A melancholy orb, the queen of night, chief nucleus of all the
dark idolatries of earth; the Moon, Isis, Hecate, Ashtaroth, Diana of
the Ephesians!
This expression of a thought by no means improbable, gives an easy
chance to shallow punsters; but ridicule is no weapon against reason.
Why should not the case be so? Why should not Earth's own satellite,
void, as yet, be on the resurrection of all flesh, the raft whereon to
float away Earth's evil? Read of it astronomically; think of it as
connected with idols; regard it as the ruler of earth's night; consider
that the place of a Gehenna must be somewhere; and what is there in my
fancy quite improbable? I do not dogmatize as that the fact is so, but
only suggest a definite place at least as likely as any other hitherto
suggested. Think how that awful, melancholy eye looks down on deeds of
darkness how many midnight crimes, murders, thefts, adulteries, and
witchcrafts, that would have shrunk into nonentity from open, honest
day, have paled the conscious Moon!

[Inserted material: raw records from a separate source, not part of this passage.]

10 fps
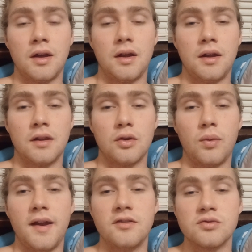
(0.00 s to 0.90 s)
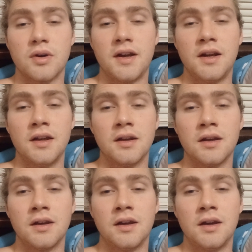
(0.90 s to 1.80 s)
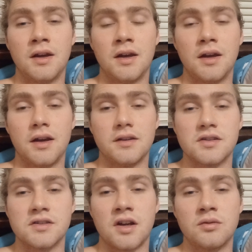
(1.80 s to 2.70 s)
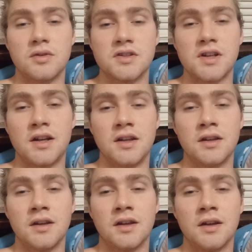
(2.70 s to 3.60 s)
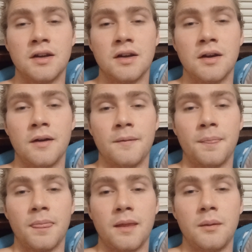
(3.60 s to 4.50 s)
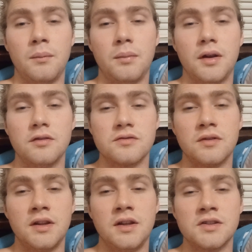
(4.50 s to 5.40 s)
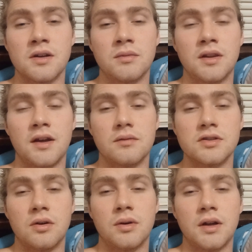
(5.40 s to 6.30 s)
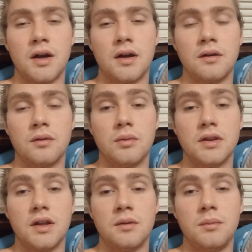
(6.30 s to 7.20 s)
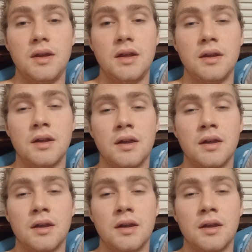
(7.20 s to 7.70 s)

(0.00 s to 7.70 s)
and the waves were hitting and the sun was setting, but it was really something that was going on within me,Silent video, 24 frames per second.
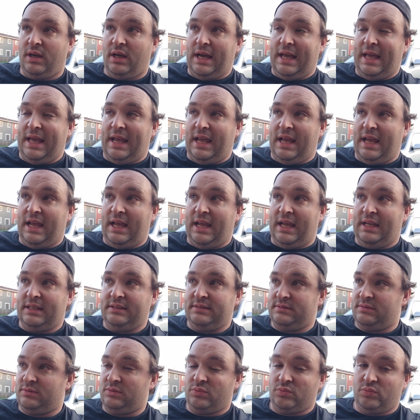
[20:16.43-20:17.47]

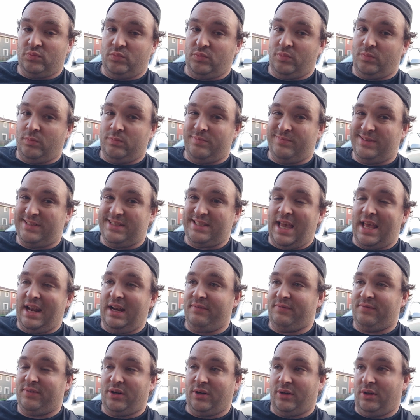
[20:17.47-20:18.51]
and set
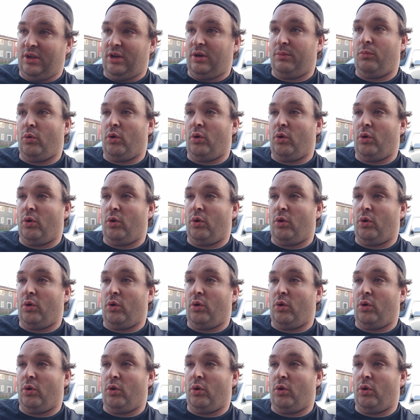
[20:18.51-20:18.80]
it for a little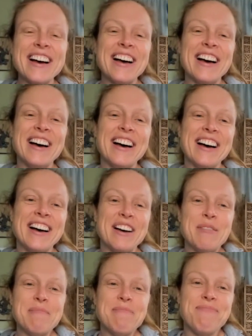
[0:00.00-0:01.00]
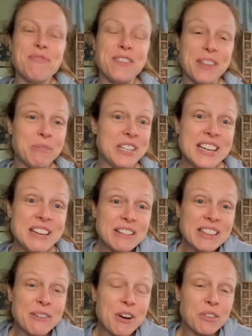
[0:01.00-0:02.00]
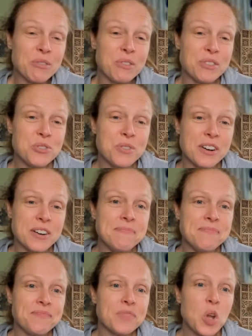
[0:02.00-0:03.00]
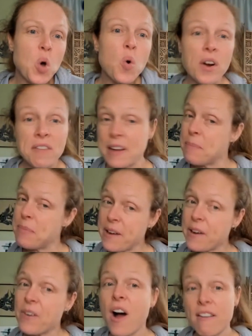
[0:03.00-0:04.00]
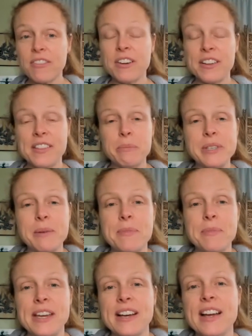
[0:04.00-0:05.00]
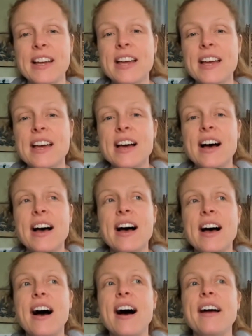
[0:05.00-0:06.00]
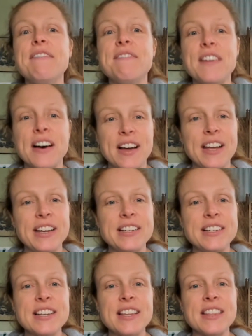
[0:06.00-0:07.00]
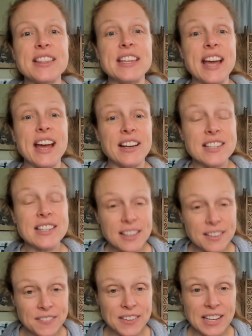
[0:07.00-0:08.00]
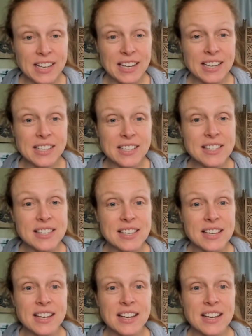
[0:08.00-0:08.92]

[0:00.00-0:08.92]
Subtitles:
for them to eat when they walk through the door, or if I'm there offering them something, I find that the activities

Add to all this, it is the only
world, besides our own, whereof astronomers can tell us, It is fallen.
AN OFFER.
Nothing were easier than to have made this book a long one; but that was
not the writer's object: as well because of the musty Greek proverb
about long books; which in every time and country are sure never to be
read through by one in a thousand; as because it is always wiser to
suggest than to exhaust a topic; which may be as "a fruit-tree yielding
fruit after its kind whose seed is in itself.